(Records shown begins)

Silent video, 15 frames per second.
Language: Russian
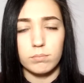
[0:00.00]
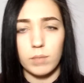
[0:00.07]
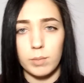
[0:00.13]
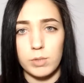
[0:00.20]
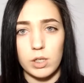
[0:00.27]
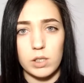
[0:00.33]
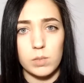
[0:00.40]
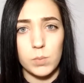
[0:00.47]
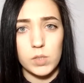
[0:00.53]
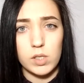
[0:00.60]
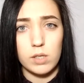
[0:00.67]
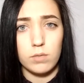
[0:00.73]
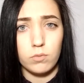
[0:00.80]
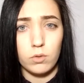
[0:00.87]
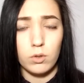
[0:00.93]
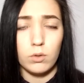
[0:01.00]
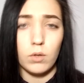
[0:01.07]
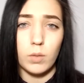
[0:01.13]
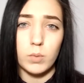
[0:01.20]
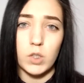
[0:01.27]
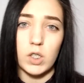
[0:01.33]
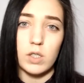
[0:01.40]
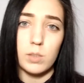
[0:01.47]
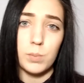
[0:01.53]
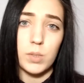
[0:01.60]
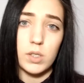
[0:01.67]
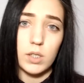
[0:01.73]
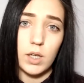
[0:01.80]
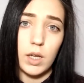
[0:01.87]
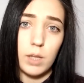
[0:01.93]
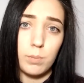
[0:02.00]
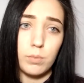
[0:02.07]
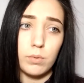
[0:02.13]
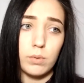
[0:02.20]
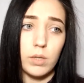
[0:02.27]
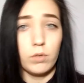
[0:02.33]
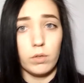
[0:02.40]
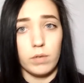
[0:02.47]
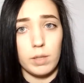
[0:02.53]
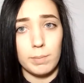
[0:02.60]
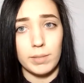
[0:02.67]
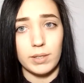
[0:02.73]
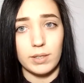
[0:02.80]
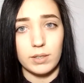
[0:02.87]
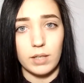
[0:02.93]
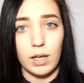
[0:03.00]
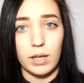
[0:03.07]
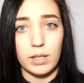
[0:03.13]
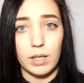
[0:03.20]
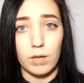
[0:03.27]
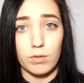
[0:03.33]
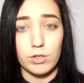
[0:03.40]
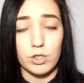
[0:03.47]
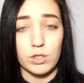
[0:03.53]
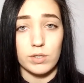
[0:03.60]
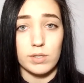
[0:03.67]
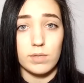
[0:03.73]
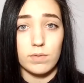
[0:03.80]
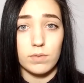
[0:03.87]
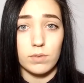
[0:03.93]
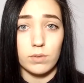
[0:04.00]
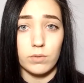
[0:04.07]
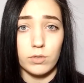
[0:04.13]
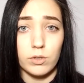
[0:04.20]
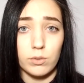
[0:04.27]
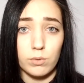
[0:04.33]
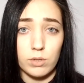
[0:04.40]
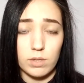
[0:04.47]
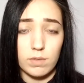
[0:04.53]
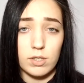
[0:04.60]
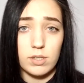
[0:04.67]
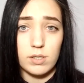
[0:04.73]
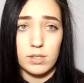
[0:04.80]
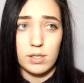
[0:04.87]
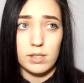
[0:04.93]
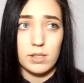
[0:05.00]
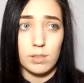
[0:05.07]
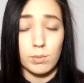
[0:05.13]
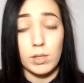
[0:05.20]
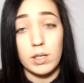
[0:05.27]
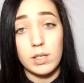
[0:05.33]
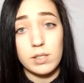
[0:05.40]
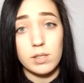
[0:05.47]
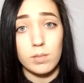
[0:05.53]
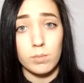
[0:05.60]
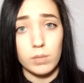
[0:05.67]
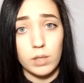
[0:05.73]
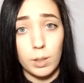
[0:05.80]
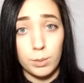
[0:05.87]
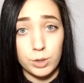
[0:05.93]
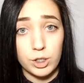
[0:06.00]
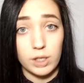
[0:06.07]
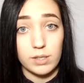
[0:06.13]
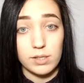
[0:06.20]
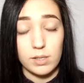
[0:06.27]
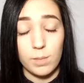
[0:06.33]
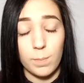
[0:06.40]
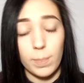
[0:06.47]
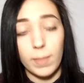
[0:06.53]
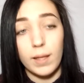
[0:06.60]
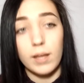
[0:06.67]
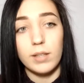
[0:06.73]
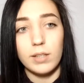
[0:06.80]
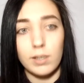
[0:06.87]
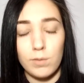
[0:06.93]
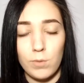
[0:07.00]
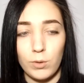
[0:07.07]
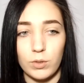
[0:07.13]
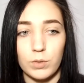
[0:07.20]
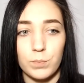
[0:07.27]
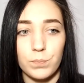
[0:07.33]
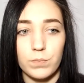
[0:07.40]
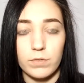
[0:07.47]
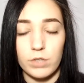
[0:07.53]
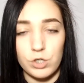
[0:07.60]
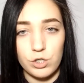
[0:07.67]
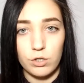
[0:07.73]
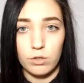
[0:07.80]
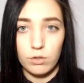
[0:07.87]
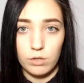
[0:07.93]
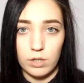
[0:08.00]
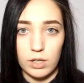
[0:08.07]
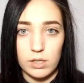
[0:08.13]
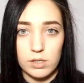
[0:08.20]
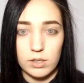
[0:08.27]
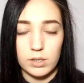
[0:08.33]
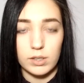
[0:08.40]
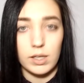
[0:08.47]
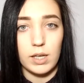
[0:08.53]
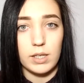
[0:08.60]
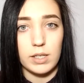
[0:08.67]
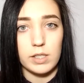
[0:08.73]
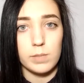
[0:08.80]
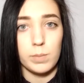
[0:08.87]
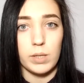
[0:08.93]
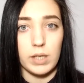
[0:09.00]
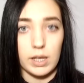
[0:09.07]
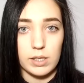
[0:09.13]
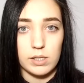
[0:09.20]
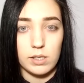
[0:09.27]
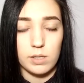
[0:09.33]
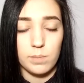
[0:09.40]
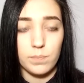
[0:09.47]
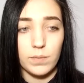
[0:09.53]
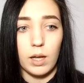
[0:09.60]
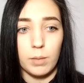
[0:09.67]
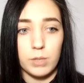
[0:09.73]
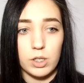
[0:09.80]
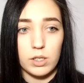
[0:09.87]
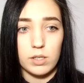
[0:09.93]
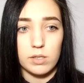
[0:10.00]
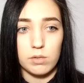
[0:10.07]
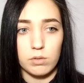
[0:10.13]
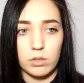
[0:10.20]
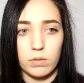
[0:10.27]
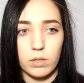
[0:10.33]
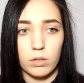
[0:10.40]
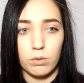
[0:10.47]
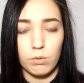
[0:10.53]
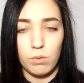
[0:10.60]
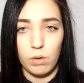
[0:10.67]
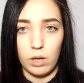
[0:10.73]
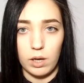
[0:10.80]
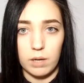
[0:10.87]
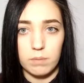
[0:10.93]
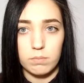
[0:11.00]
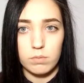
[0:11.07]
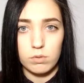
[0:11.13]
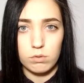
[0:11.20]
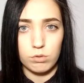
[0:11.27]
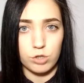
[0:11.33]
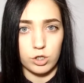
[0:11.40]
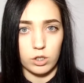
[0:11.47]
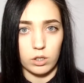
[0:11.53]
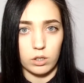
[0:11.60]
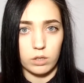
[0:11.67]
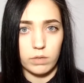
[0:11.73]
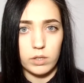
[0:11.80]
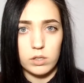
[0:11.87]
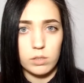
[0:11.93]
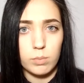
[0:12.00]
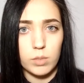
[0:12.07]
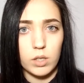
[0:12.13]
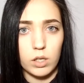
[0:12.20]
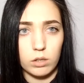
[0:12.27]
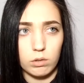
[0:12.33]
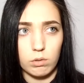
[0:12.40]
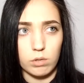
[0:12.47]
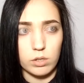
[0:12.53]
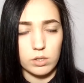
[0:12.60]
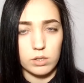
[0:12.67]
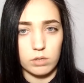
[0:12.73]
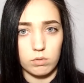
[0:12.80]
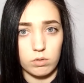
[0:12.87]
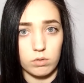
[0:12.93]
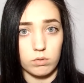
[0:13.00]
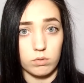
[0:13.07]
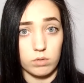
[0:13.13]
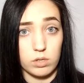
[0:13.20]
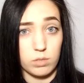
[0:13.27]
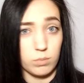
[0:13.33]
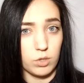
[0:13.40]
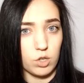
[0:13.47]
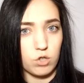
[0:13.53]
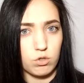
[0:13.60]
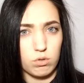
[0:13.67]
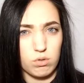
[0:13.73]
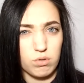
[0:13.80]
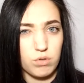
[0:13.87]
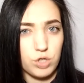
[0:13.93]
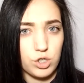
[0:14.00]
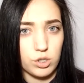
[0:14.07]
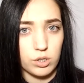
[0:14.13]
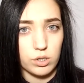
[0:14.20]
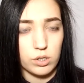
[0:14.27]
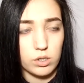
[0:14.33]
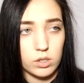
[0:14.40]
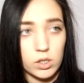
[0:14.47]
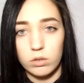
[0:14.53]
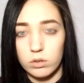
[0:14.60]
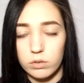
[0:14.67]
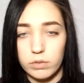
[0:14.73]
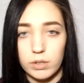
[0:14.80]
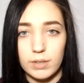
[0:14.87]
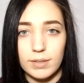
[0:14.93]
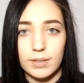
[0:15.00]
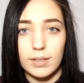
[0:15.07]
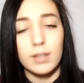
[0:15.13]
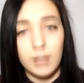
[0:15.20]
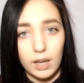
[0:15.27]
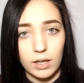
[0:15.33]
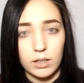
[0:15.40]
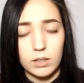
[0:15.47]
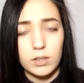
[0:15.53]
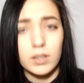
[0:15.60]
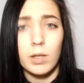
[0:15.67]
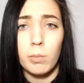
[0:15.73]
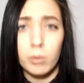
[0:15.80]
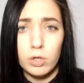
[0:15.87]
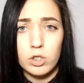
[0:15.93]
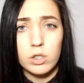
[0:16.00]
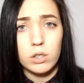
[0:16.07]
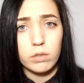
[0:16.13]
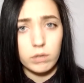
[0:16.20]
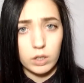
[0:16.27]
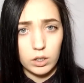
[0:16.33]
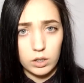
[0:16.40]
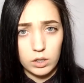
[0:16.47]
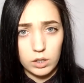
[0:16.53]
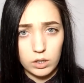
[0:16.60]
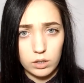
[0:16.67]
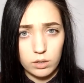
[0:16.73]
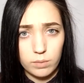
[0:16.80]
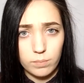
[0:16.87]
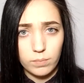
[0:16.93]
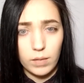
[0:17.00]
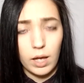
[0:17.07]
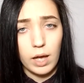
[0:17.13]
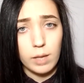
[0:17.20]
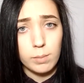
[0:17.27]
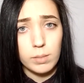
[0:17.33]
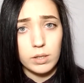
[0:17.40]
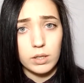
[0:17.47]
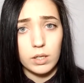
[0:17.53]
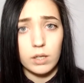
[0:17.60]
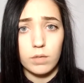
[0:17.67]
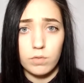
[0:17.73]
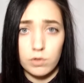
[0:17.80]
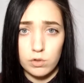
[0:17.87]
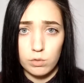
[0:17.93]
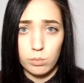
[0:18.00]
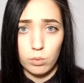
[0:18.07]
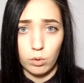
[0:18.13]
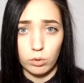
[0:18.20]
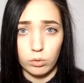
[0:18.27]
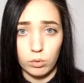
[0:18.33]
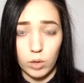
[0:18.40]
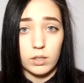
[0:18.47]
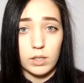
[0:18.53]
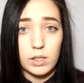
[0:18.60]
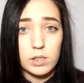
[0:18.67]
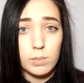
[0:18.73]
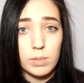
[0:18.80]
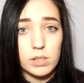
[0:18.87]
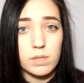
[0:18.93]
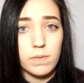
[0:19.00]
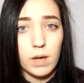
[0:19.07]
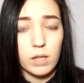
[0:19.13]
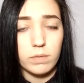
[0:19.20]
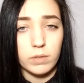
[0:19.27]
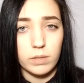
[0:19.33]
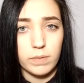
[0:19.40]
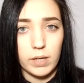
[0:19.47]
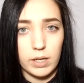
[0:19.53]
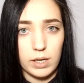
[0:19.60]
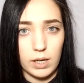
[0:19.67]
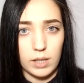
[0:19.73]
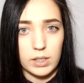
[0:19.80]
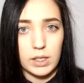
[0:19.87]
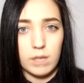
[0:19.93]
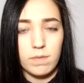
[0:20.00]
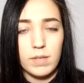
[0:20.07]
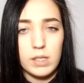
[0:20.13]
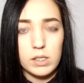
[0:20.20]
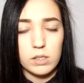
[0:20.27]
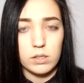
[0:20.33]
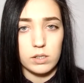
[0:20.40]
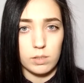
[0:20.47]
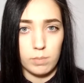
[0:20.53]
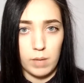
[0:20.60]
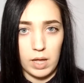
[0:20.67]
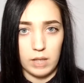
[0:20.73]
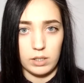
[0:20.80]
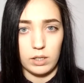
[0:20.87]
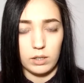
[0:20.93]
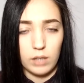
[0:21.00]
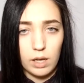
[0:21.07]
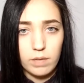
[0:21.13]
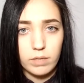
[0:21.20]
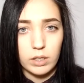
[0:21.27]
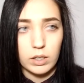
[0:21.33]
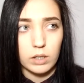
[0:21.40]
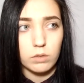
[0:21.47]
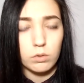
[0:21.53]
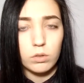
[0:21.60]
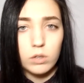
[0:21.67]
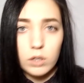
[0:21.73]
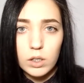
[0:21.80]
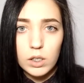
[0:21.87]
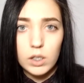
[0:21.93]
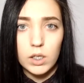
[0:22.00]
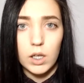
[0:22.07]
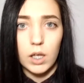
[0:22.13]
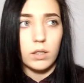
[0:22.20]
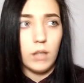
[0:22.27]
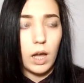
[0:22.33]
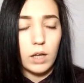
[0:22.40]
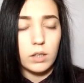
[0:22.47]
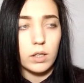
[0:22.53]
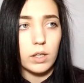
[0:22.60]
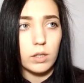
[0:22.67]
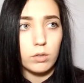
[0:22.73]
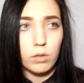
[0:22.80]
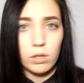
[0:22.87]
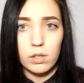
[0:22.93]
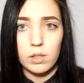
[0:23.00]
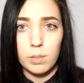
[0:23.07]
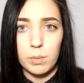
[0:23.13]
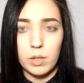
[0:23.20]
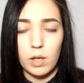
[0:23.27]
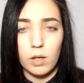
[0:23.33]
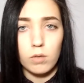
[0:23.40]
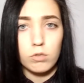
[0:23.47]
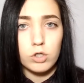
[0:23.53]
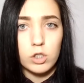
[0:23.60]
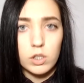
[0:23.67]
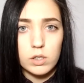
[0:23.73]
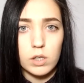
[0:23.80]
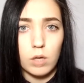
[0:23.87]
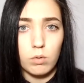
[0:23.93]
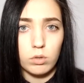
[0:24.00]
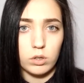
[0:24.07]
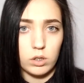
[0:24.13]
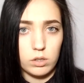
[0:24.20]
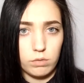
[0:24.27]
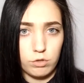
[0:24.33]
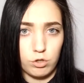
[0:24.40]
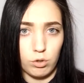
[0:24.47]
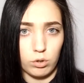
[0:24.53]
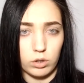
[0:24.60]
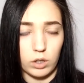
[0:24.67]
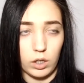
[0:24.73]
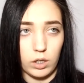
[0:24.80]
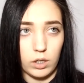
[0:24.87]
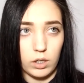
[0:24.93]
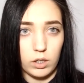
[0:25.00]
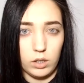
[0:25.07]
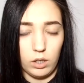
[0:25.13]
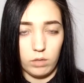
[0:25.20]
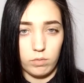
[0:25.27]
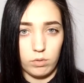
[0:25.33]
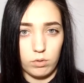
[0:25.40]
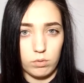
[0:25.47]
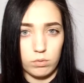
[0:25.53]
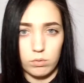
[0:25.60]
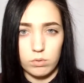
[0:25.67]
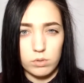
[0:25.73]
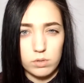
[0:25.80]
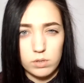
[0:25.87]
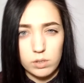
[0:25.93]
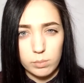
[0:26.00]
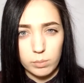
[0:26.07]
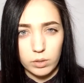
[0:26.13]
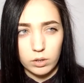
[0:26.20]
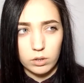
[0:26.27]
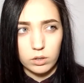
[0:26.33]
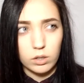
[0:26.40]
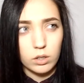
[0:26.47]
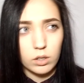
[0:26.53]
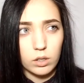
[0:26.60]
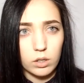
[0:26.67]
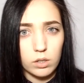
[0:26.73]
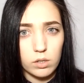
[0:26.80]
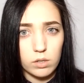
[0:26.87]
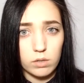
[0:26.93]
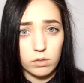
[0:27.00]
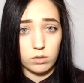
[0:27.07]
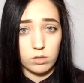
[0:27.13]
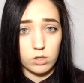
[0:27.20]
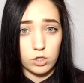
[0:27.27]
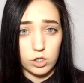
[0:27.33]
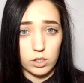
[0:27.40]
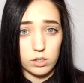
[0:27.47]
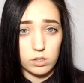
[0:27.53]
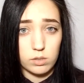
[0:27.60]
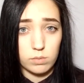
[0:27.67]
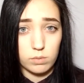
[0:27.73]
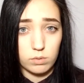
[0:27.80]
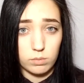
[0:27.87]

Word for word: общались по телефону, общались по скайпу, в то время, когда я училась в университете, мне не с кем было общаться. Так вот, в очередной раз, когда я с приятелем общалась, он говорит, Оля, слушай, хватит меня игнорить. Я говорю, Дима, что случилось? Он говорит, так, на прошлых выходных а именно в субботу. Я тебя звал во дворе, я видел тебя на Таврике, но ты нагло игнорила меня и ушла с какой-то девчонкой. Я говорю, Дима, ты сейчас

(Records shown ends)
(Records shown begins)

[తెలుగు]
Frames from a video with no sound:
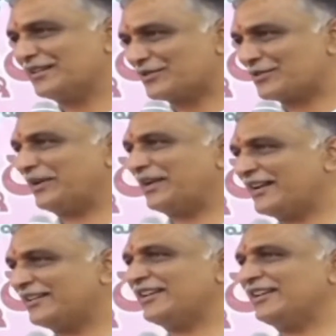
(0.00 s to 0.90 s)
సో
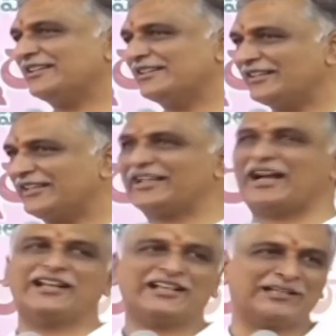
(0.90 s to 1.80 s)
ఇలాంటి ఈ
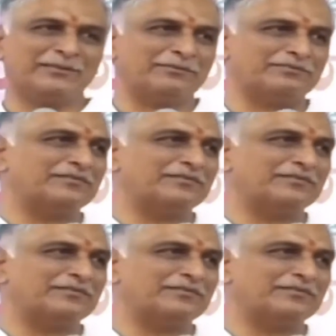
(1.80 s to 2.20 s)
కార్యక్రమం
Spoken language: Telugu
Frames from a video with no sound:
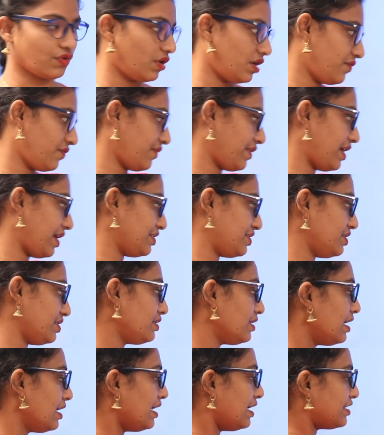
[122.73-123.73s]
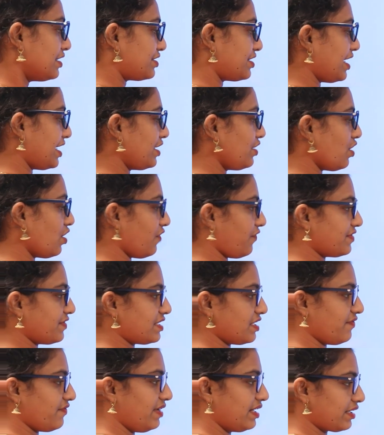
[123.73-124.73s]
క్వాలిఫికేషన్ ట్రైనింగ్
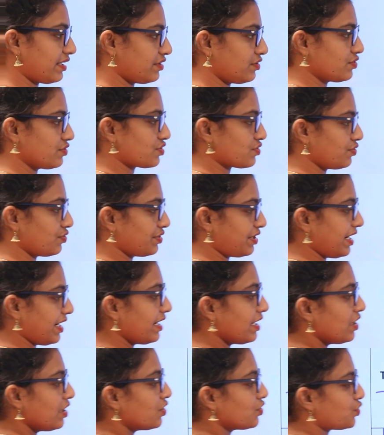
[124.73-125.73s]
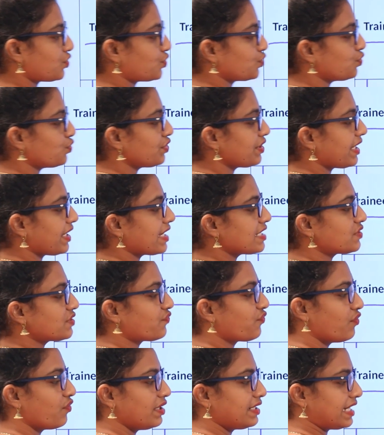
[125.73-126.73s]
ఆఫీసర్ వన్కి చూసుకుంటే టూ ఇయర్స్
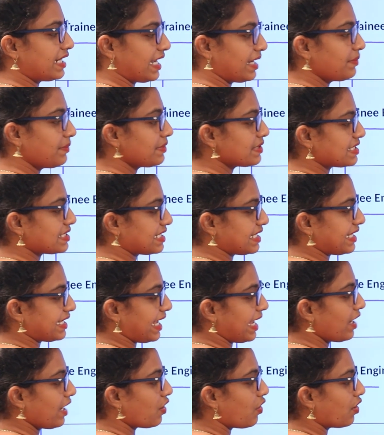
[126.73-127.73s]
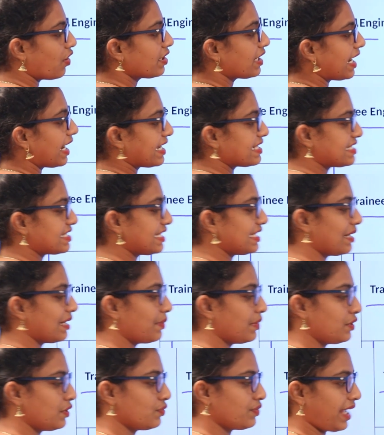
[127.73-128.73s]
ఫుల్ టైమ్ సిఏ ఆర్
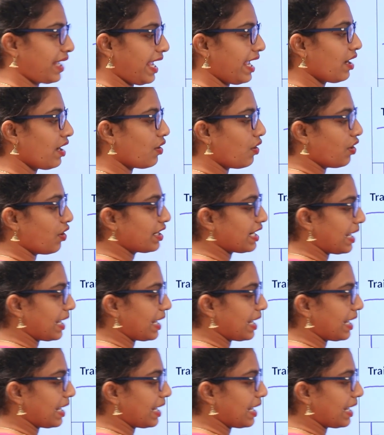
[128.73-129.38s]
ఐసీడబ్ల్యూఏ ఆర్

(Records shown ends)
(Records shown begins)

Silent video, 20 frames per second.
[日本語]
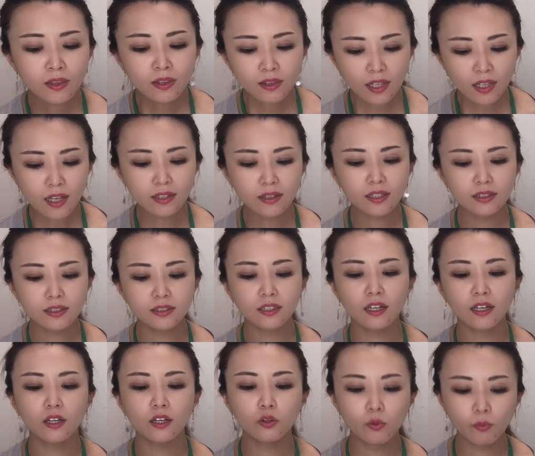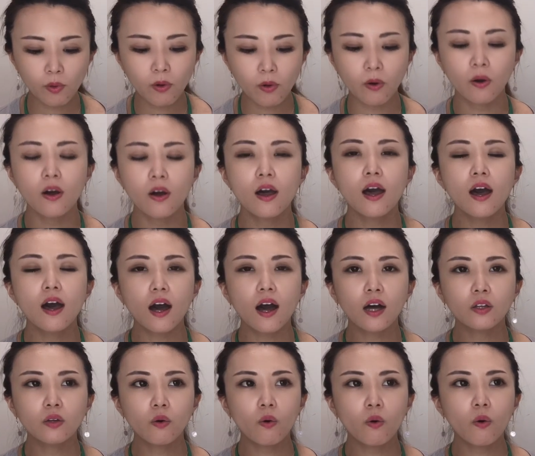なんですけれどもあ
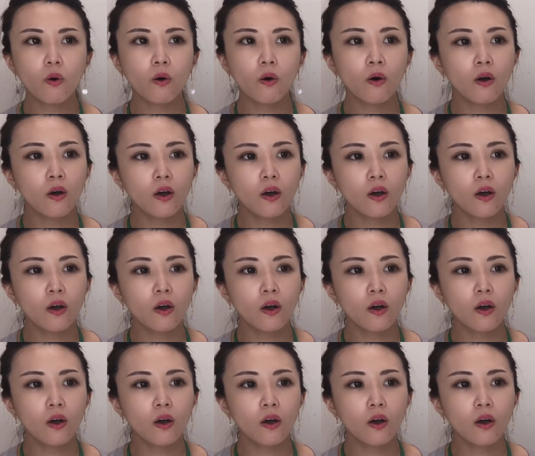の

(Records shown ends)

Work instruction: Wherever the word "video" appears in the listing, copy the line that holds it.

Answer to the exercise:
Silent video, 15 frames per second.
Frames from a video with no sound:
Frames from a video with no sound:
Silent video, 20 frames per second.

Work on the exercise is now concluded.